Neural Networks

A neural network is a parametric function $f_\theta: \mathbb{R}^d \to \mathbb{R}^k$ composed of alternating linear transformations and element-wise nonlinearities. It is a universal function approximator: given sufficient width, a single hidden layer can approximate any continuous function on a compact domain to arbitrary precision.

The Neuron (Perceptron)

The basic computational unit:

\[z = \mathbf{w}^T \mathbf{x} + b, \quad a = \sigma(z)\]
  • $\mathbf{x} \in \mathbb{R}^d$: input vector
  • $\mathbf{w} \in \mathbb{R}^d$: weight vector
  • $b \in \mathbb{R}$: bias term
  • $\sigma$: activation function (nonlinearity)
  • $a$: activation (output)

Without the nonlinearity $\sigma$, stacking neurons is equivalent to a single linear transformation.

Feedforward Neural Network (MLP)

A Multi-Layer Perceptron is a sequence of $L$ layers:

\[\mathbf{h}^{(0)} = \mathbf{x}\] \[\mathbf{z}^{(l)} = W^{(l)} \mathbf{h}^{(l-1)} + \mathbf{b}^{(l)}, \quad l = 1, \ldots, L\] \[\mathbf{h}^{(l)} = \sigma(\mathbf{z}^{(l)})\] \[\hat{\mathbf{y}} = \mathbf{h}^{(L)}\]

where $W^{(l)} \in \mathbb{R}^{n_l \times n_{l-1}}$ and $\mathbf{b}^{(l)} \in \mathbb{R}^{n_l}$.

Parameter count: $\sum_{l=1}^L (n_l \cdot n_{l-1} + n_l)$

Layer Types

Layer Operation Parameters
Fully connected (Dense) $W\mathbf{h} + \mathbf{b}$ $n_l \cdot n_{l-1} + n_l$
Convolutional Sliding kernel over spatial dims $k \times k \times C_\text{in} \times C_\text{out}$
Recurrent (RNN) $h_t = \sigma(W_h h_{t-1} + W_x x_t + b)$ $n_h(n_h + n_x) + n_h$
Attention $\text{softmax}(QK^T/\sqrt{d_k})V$ $3 \cdot d \cdot d_k + d_v \cdot d$

Network Architecture Terminology

  • Width: number of neurons per layer ($n_l$)
  • Depth: number of layers ($L$)
  • Hidden layer: any layer that is not input or output
  • Input layer: $\mathbf{h}^{(0)} = \mathbf{x}$; no parameters
  • Output layer: $\mathbf{h}^{(L)}$; activation depends on task

Output activations by task:

Task Output activation Loss
Binary classification Sigmoid Binary cross-entropy
Multi-class classification Softmax Categorical cross-entropy
Regression None (linear) MSE
Multi-label classification Sigmoid per output Binary cross-entropy

Universal Approximation Theorem

A feedforward network with a single hidden layer of width $N$ and a non-polynomial activation function can approximate any continuous function $f: [0,1]^d \to \mathbb{R}$ to within $\epsilon$ in the sup-norm, for any $\epsilon > 0$.

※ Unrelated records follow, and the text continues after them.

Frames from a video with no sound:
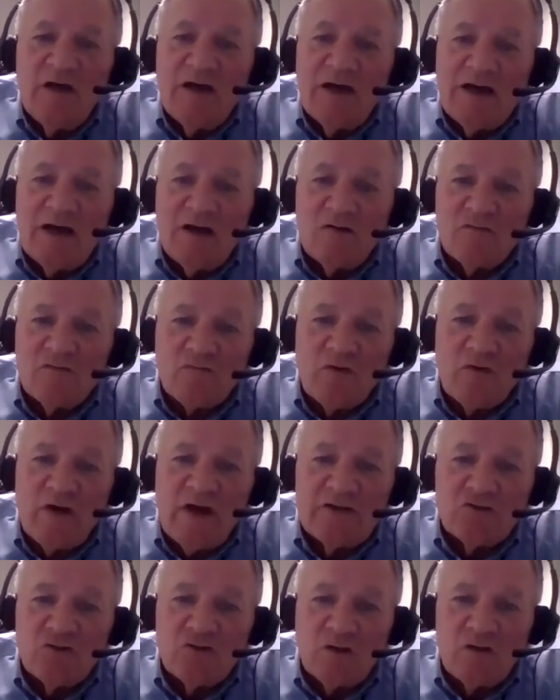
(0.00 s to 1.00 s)
how
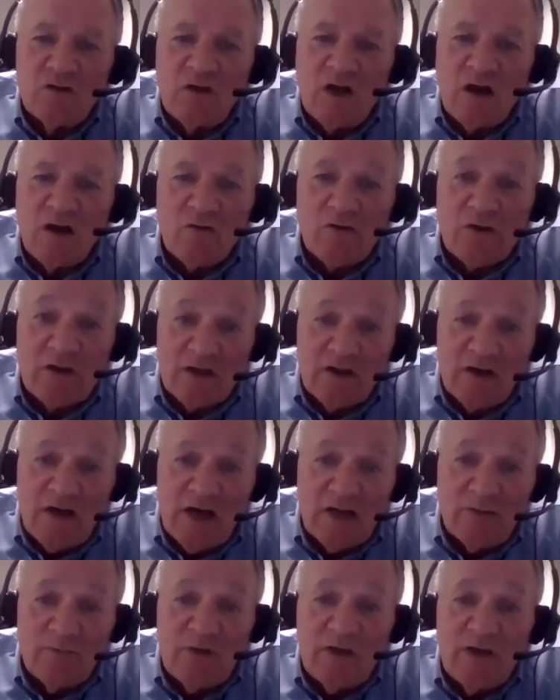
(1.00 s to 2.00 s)
fragile our
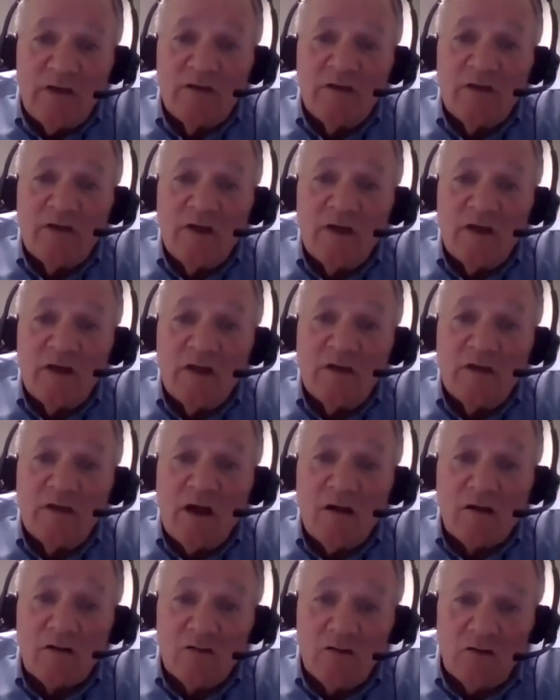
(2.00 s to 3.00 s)
economy and
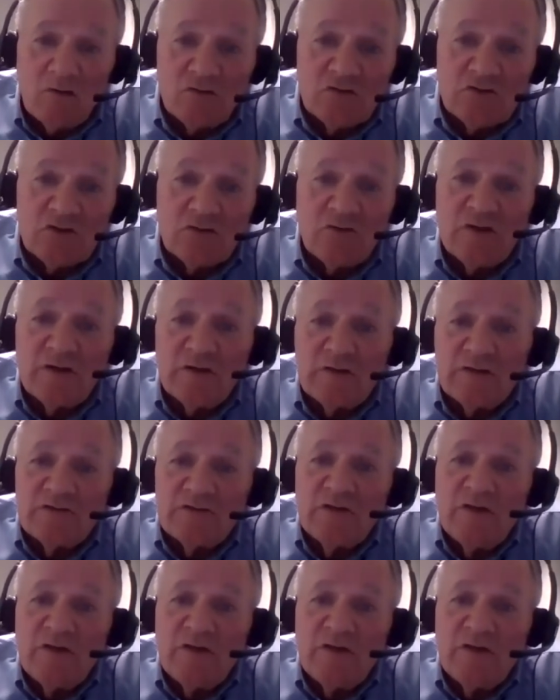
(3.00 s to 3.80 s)
our culture is,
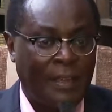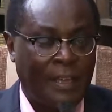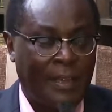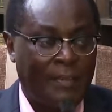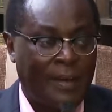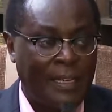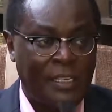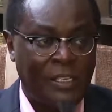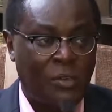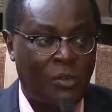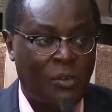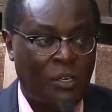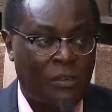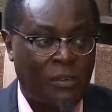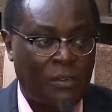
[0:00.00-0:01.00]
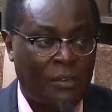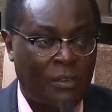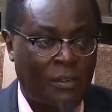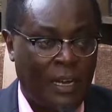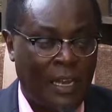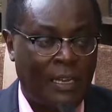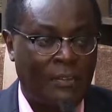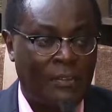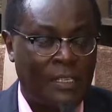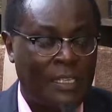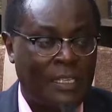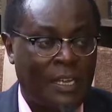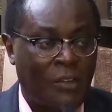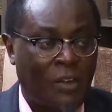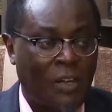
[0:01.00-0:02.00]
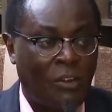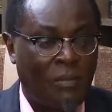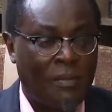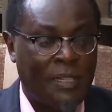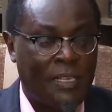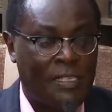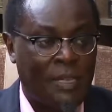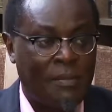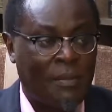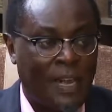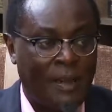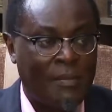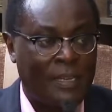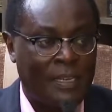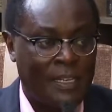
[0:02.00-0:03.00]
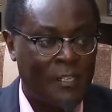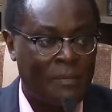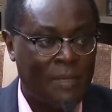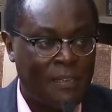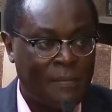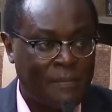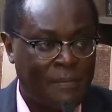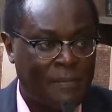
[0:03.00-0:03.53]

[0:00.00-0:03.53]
Kibaki told Raila Odinga, you cannot be in the same government as me,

Limitations of the theorem:

  • Existence does not imply learnability (gradient descent may not find the weights).
  • The required width $N$ may be exponential in $d$.
  • Depth provides exponential expressiveness gains over width for certain functions.

Computational Graph

A neural network is a directed acyclic graph (DAG) where:

  • Nodes represent operations or variables.
  • Edges represent data flow (tensors).

This representation enables automatic differentiation via the chain rule. See Backpropagation.

Matrix Form (Batch Processing)

For a batch of $n$ examples, stack inputs row-wise: $X \in \mathbb{R}^{n \times d}$.

\[Z^{(l)} = H^{(l-1)} W^{(l)T} + \mathbf{1}\mathbf{b}^{(l)T}\] \[H^{(l)} = \sigma(Z^{(l)})\]

Modern frameworks (PyTorch, JAX, TensorFlow) use this batched form with broadcasting.

Expressiveness vs. Depth

For piecewise linear networks (ReLU), a depth-$L$ network with width $n$ can represent up to $O((n/d)^{(L-1)d} \cdot n^d)$ linear regions in input space. Depth increases expressiveness exponentially; doubling width increases it polynomially.

Functions with hierarchical structure (images, language) are efficiently represented by deep networks but require exponentially wide shallow networks.